After paying, McGurik met up with her friends. But roughly 20 minutes later, she said she started feeling dizzy and nauseous and then fell to the floor.
“I just felt that really desperate sense that you feel when you’re sick and you just need to lie down or almost like you’re going to throw up. My vision started to go out and I began hearing this weird crackling sound in my ears,” she said.
McGurik said a friend took her home and watched after her.
“I don’t know what would have happened to me if my friends wouldn’t have been there,” she said.
But before you head out with your friends, you’ll want to know this: there have been six additional cases of drugged victims at the Epicentre in 2018, CMPD said. Police say two were sexually assaulted, one they say was raped.
And if you think this only happens to women, think again. In March, an Air National Guardsman at his bachelor party at Strike City told CMPD he too blacked out after just one drink. The police report said his blood test the next morning was positive for the date-rape drug.

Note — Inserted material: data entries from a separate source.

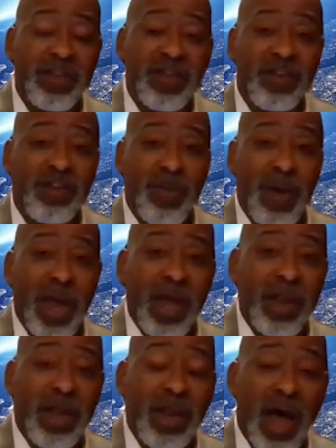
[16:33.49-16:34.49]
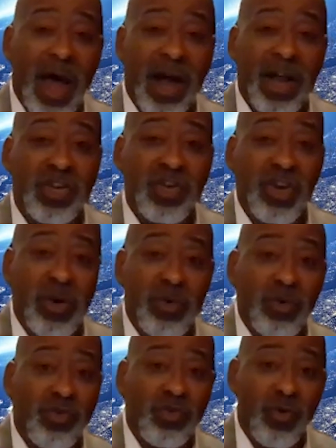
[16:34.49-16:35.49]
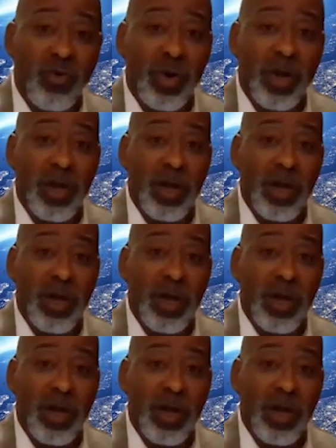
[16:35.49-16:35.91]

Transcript: is expanding our territory,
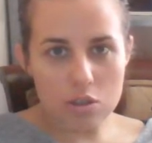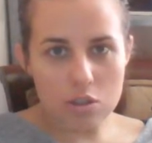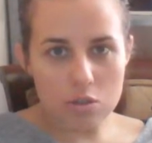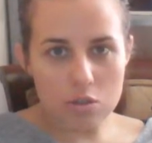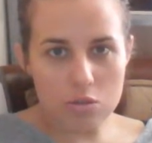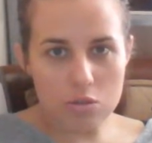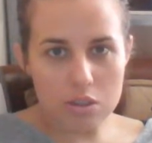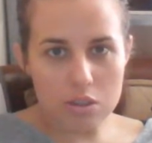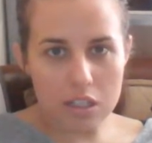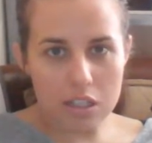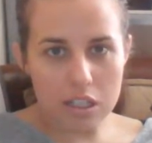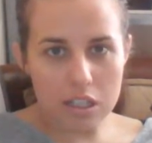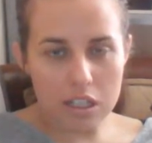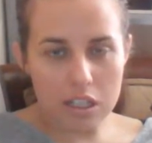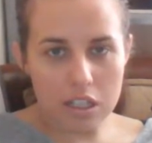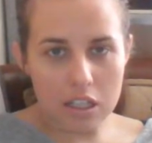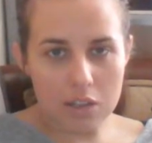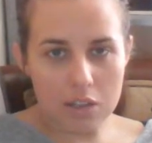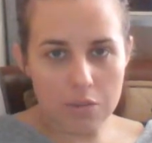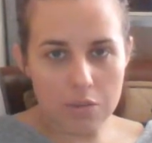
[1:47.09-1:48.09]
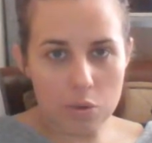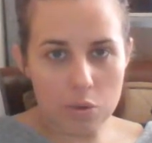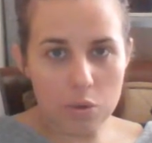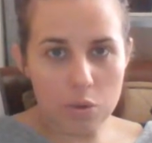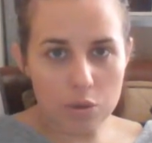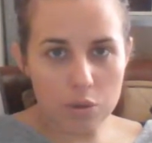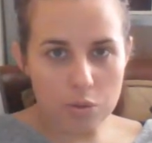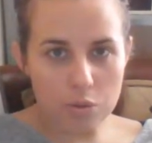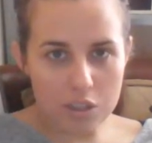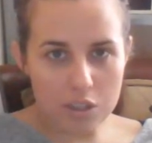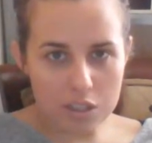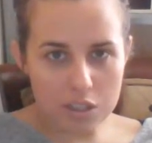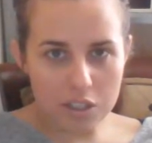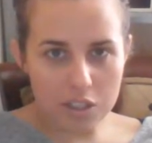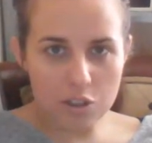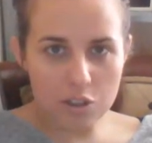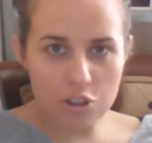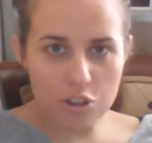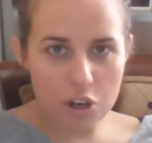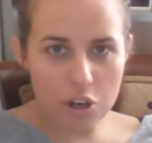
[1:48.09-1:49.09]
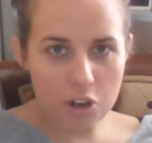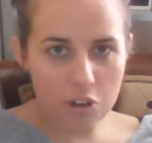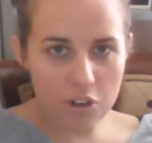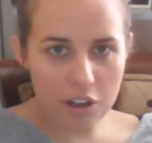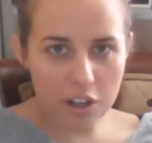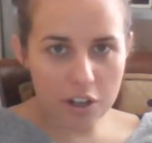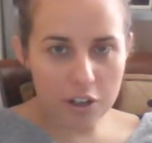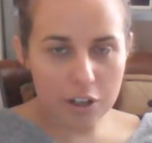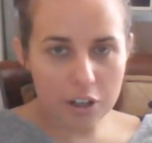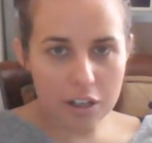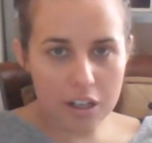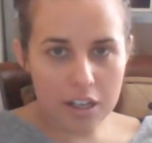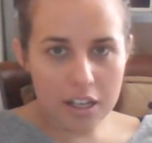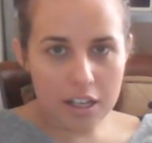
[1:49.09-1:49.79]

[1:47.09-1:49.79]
to see if it worked with the signal generator.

“Those agents are typically fast acting, they dissolve colorless, they’re odorless, tasteless, so you won’t know if it’s in your drink out not,” said Dr. Norman Spencer, a victims advocate with Safe Alliance.
Dr. Spencer said not only are the drugs fast acting, but they’re fast to leave your body, making it hard for victims to know for sure if they were drugged and why so few are reported. He also said because they are so fast acting, people who have been drugged are oftentimes mistaken for being overserved or just really drunk.
From early on, most women are taught not to accept drinks from strangers and to keep your drink with you at all times. But McGurik said she only took her eyes off her glass for a few seconds as she searched for her wallet in her oversized purse. She said her drink was always right of her on the bar.
In an email to NBC Charlotte, Rooftop 210’s general manager, Tyler Wogenstahl said in a statement:
“We have been working closely with CMPD since our inception to ensure the safety of our patrons. In addition to our own security we hire off duty police. Rooftop 210 has reputation of being a safe environment. We will continue to make safety a priority."
McGurik said since taking her story public, she’s heard from more than a dozen people who say they too were drugged at bars across the Queen City.